家庭や学校の困り感の解決も大切とはいえ、
一番は子どもの困り感の解決にむけて、担任の先生が一人でかかえこまず学校・医療等、チームで連携する。

例えば、読み書きが難しい、座ると姿勢が崩れる等、
努力不足ではなく、合理的配慮が必要で
教材や教え方、クラスの環境調整等工夫。

困っている行動については記録をし、学校の対応とその結果を完結に記録。

二次障害としてのうつ病(サインとしては、頭痛、腹痛、睡眠不足、食欲低下、やる気がなくなる、ひきこもる、暴力、イライラ、悲観的)の予防の必要性についてもおはなしくださいました。

応用行動分析という、
行動の直後にほうびとなる刺激が与えられるとその行動が増加、
ほうびがないと行動が減少、
行動の直後に不快な刺激等与えられても行動が減少するという
人間の行動原理に基づく働きかけなども紹介されていました。

薬物療法についても紹介がありましたが、
こちらについてはもっと情報収集をした上で発信をします。

いずれ就労して自立した社会生活を営むに当たり、
好きなものが続くとは限らないし、
好きでないものでも続くことがある。
好きでも好きでなくても続かないものには手をださない
といった適性を考える必要がまずある

また自立に向けては年齢にあった社会資源をつかい(就学前は療育、加配、医療機関受診。就学後は特別支援教育、医療機関受診。
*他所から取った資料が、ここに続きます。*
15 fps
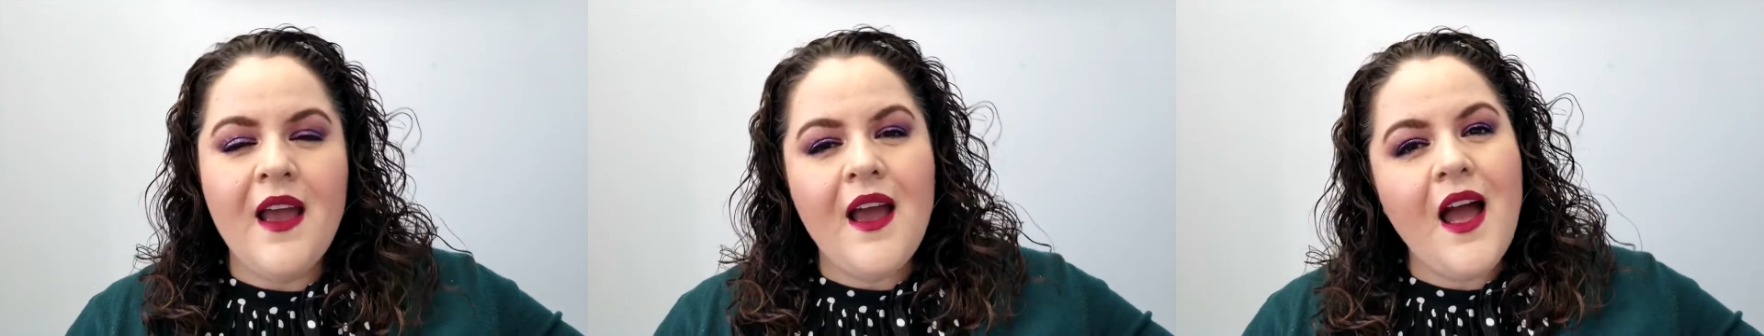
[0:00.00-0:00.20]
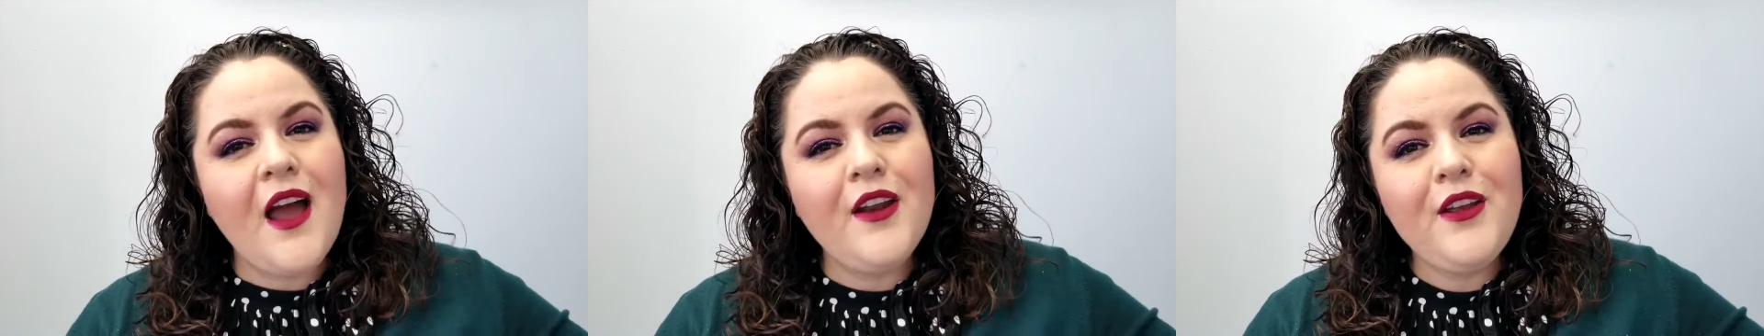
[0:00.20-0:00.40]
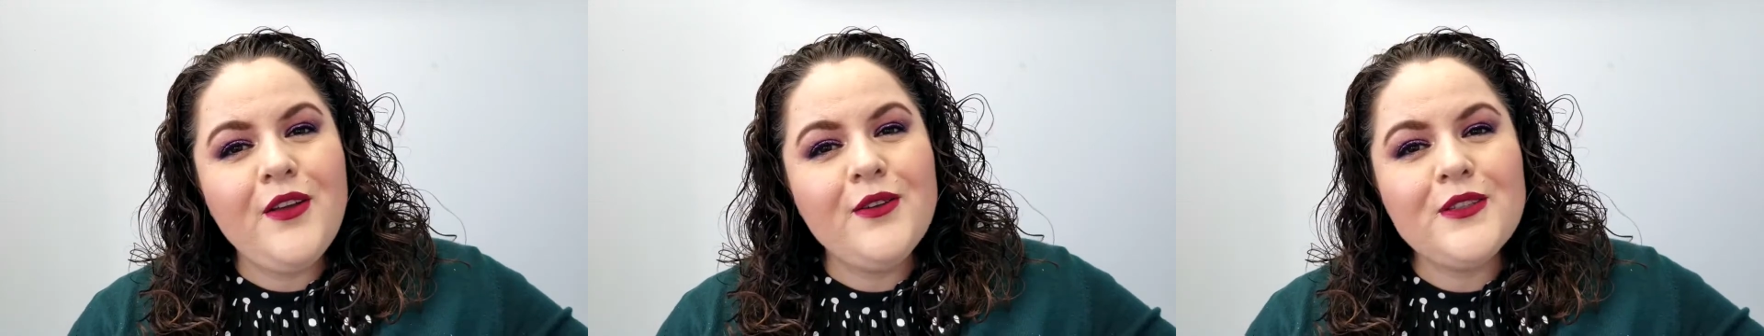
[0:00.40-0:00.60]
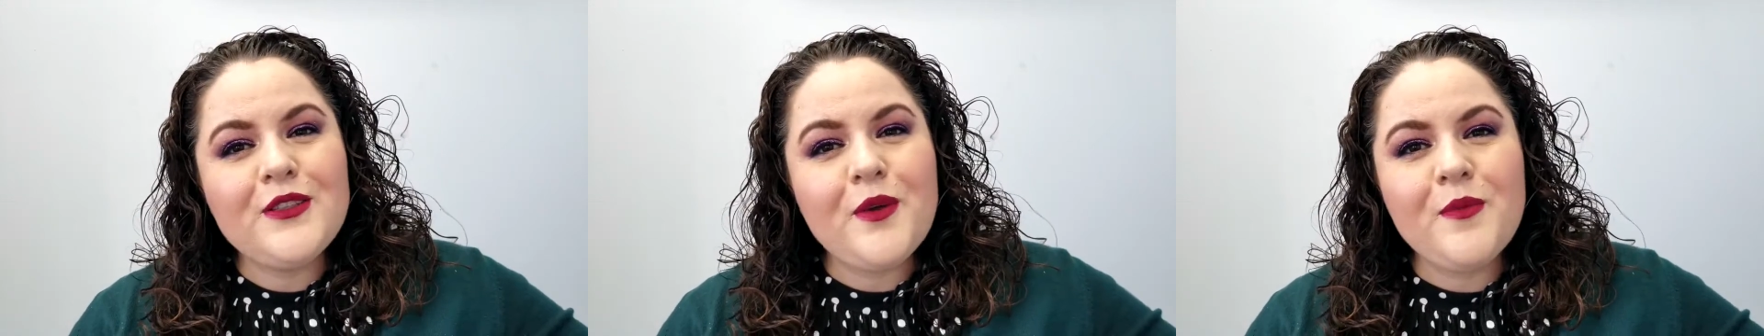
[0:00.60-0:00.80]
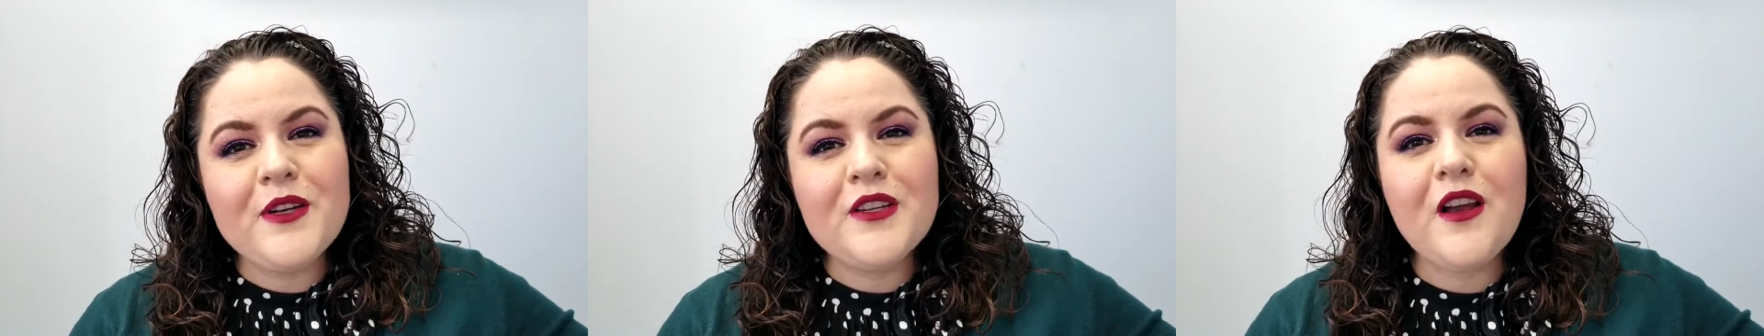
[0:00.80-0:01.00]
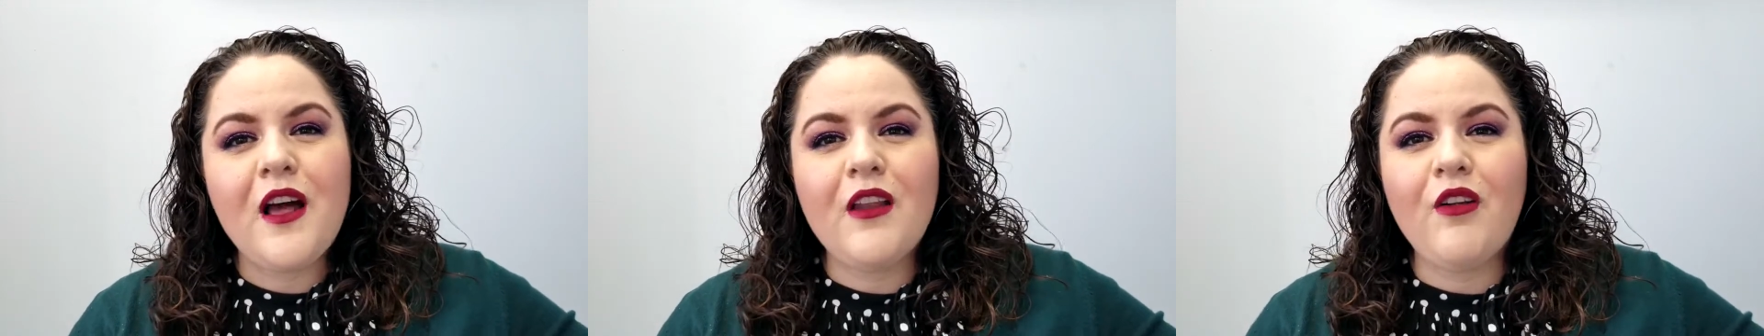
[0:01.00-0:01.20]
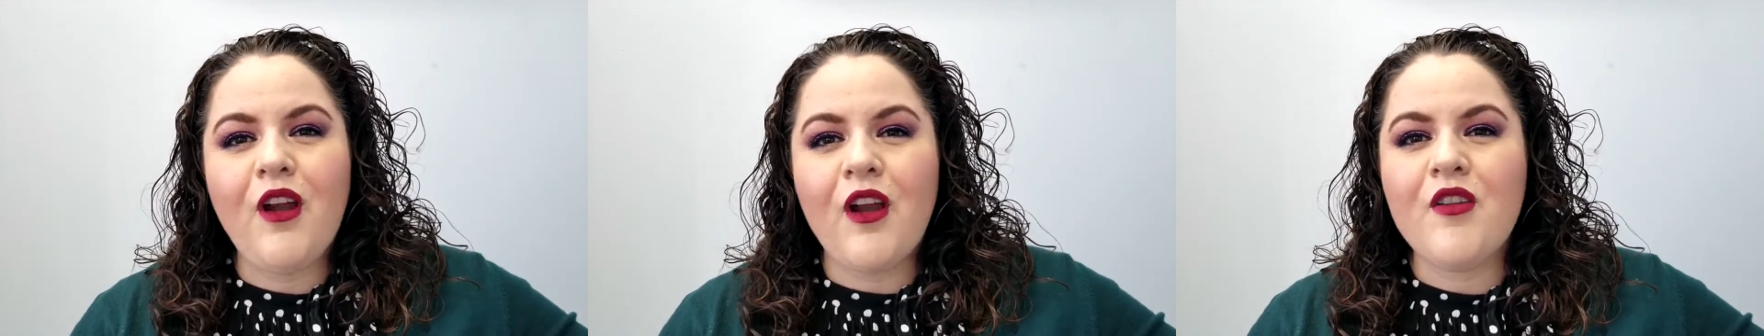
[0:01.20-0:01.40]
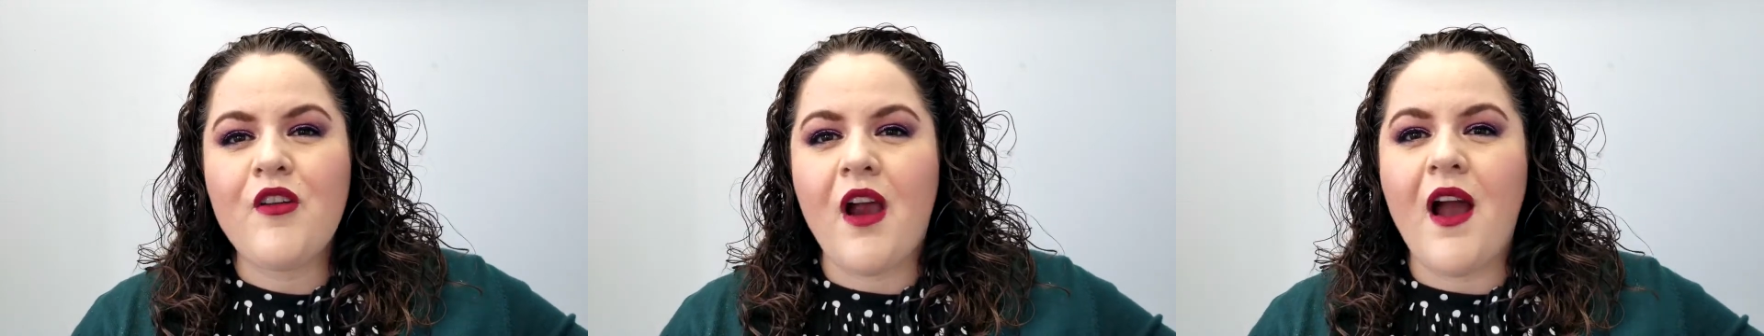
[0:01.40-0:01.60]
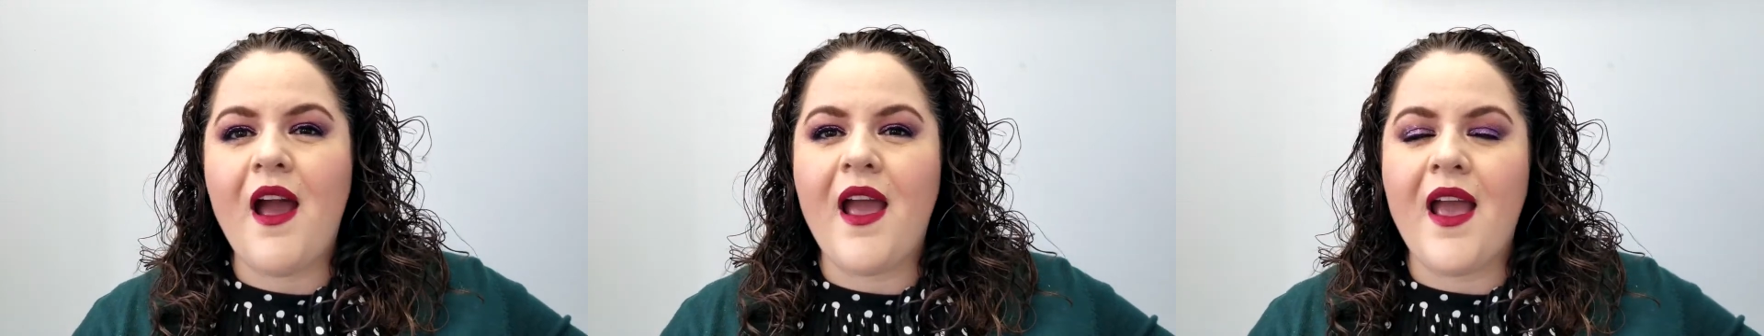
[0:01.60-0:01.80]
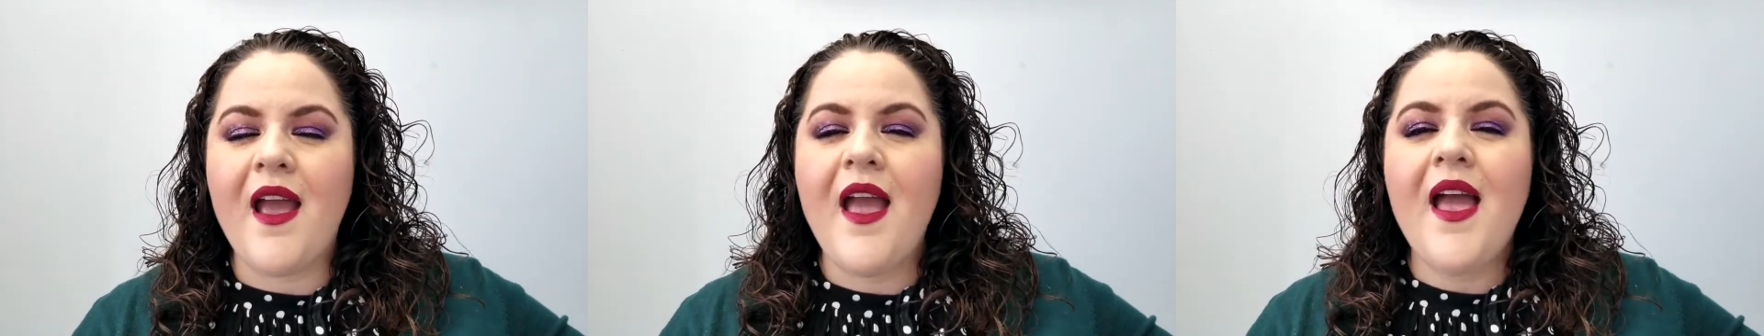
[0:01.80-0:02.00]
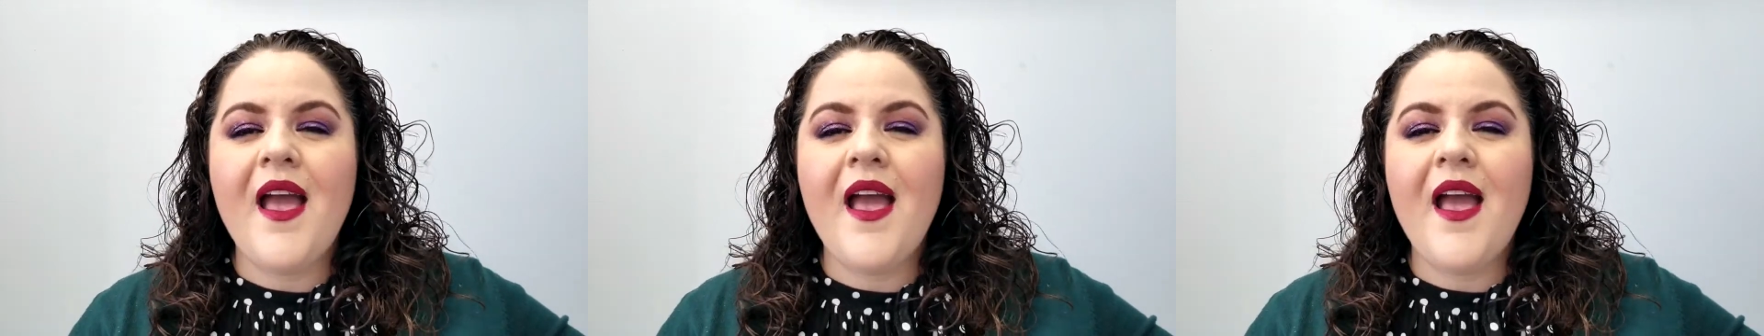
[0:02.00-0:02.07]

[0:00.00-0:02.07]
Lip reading: how do you use so much color on your eye?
卒業後は福祉事務所、ハローワーク、障害者職業センター、発達障害者支援センター、医療機関受診)、
支援をつないでいく必要があること、
長い目でみてその子どもが生涯自信をもって楽しく生きていけるためのサポートの必要性についておはなしくださいました。

困り感あるお子さんに気付き、
その困り感に対して周囲が連携していかに対応していくかが
お子さんの肯定感やその後の自立に大きく関わることを再認識しました。

そうした個別の気付き以外に、
社会で発達についての理解をすすめる必要があることも実感しました。

理解があるかないかはお子さんの肯定感向上、家族の不安感軽減に繋がり、
いま言葉だけ先に一人歩きしている「インクルーシブ」の実践の土台にも繋がるはずです。

現在進行形で、多摩北エリアの生活者ネットワークでインクルーシブテーマの活動の取り組みもしているところであり、
市においてどのような取り組みが必要なのか考察を深め議会質問に繋げていきたい。